A Visit From My Muse

This time it was a fashionable bar in San Francisco's Union Square district. I don't know why, but it's always a different city.

Her jaw dropping beauty dazzled me at first - it always does. As if to mock the passage of time she dressed this time as if it were 1986, with her blonde hair slightly teased and in an outfit that could have been from a ZZ Top video. This was a bit of a change and it would have made any other woman look less than reputable, but the intelligence and intensity in her eyes made certain no one would ever make that mistake.

Those piercing blue eyes looked through me as she inquired to what I was up to, although, of course, she already knew. She sort of smirked while she listened, running a finger in slow circles around the lip of her martini glass, taking in what I said.

"That's it?!" she asked. "That's all you're doing? Sounds about the same as when I visited you in Seoul back in '99."

"I've had a few set-backs since then."

"What was it you promised me when you were 17? That you would "conquer the world and lay it at my feet"? I'd say you haven't gotten very far on that goal."

"I was young and naive then."

"No, you were cocky and optimistic. You didn't know what problems lay in your path so you ignored them. Now you find problems where they don't exist."

"I also have responsibilities I didn't have then. A kid, a mortgage..."

"Look, I'm not interested in hearing your 30-something angst. I'm here to remind you of a few things. First, you only have about 30 years left to work, so you are now about a third of the way done. What have you accomplished? And you have about 50 years left to live, so you're coming up on the half-way point on your life pretty quick. I'm telling you now that if you are going to do all the things you wanted to do that time is running out."

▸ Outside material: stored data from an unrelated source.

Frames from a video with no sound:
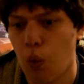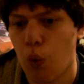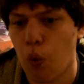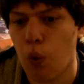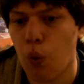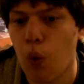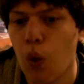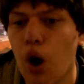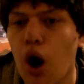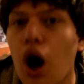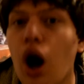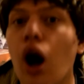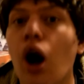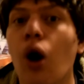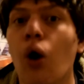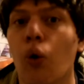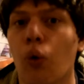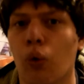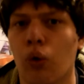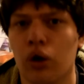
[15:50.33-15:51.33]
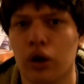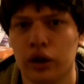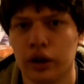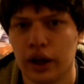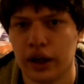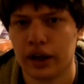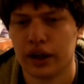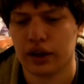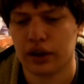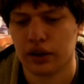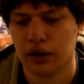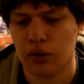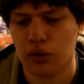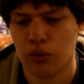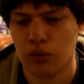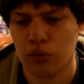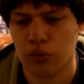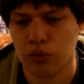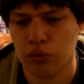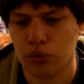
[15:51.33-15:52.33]
whoa, like,
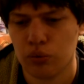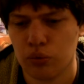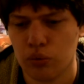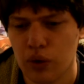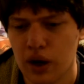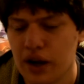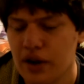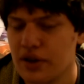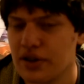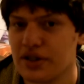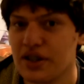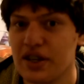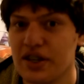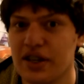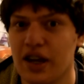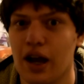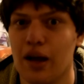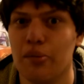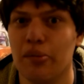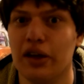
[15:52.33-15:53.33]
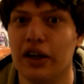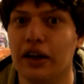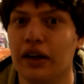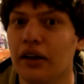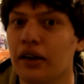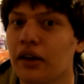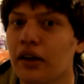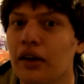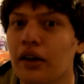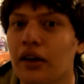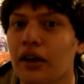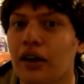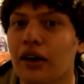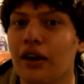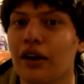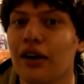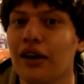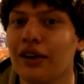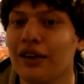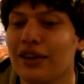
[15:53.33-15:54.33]
where has this guy been?
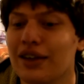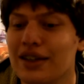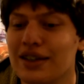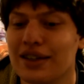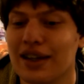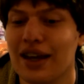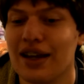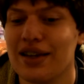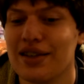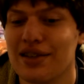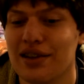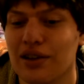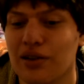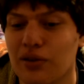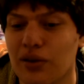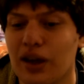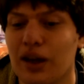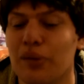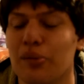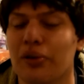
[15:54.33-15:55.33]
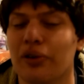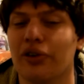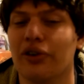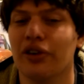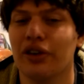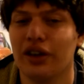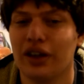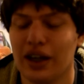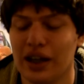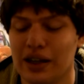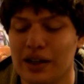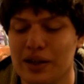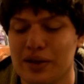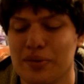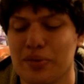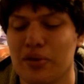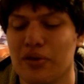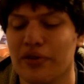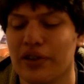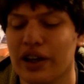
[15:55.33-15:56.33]
This guy is incredible in
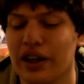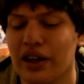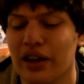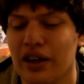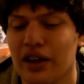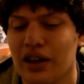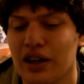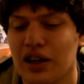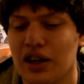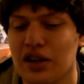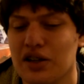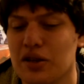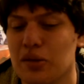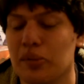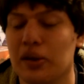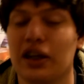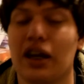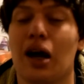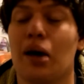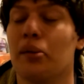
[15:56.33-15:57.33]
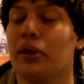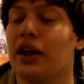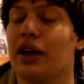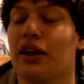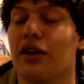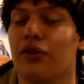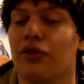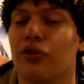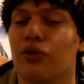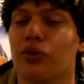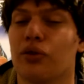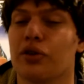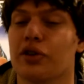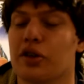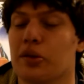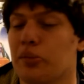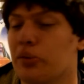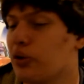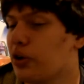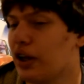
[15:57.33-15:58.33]
this movie. He should be nominated for
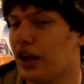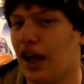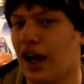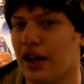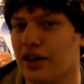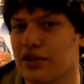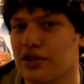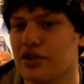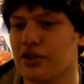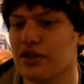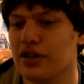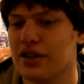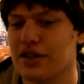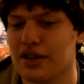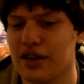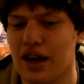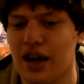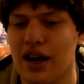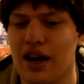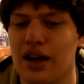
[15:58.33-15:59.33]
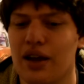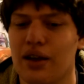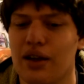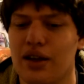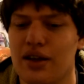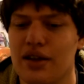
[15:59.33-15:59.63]
supporting actor. This guy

In the disjointed way of dreams we were suddenly continuing the conversation outside, walking arm in arm along the sidewalk. Somehow I was taller, although she was in stiletto heals.

"I thought you were supposed to inspire me."

"I AM inspiring you. Inspiration isn't just serving up ideas on a silver platter. I also cajole, berate and threaten. Just like that old football coach of yours."

"I got the cajole and berate. What's the threat?"

"Regret. James Barrie put it better than I could, but then I was the one who inspired him to write it:

The life of every man
is a diary in which
he means to write one
story, and writes
another; and his
humblest hour is when
he compares the volume
as it is with what he
vowed to make it.

Then she leaned over and put her head close to mine and whispered into my ear "So how are your volumes comparing so far?"

With that she left me, leaving me awake in the middle of the night to think about what she said.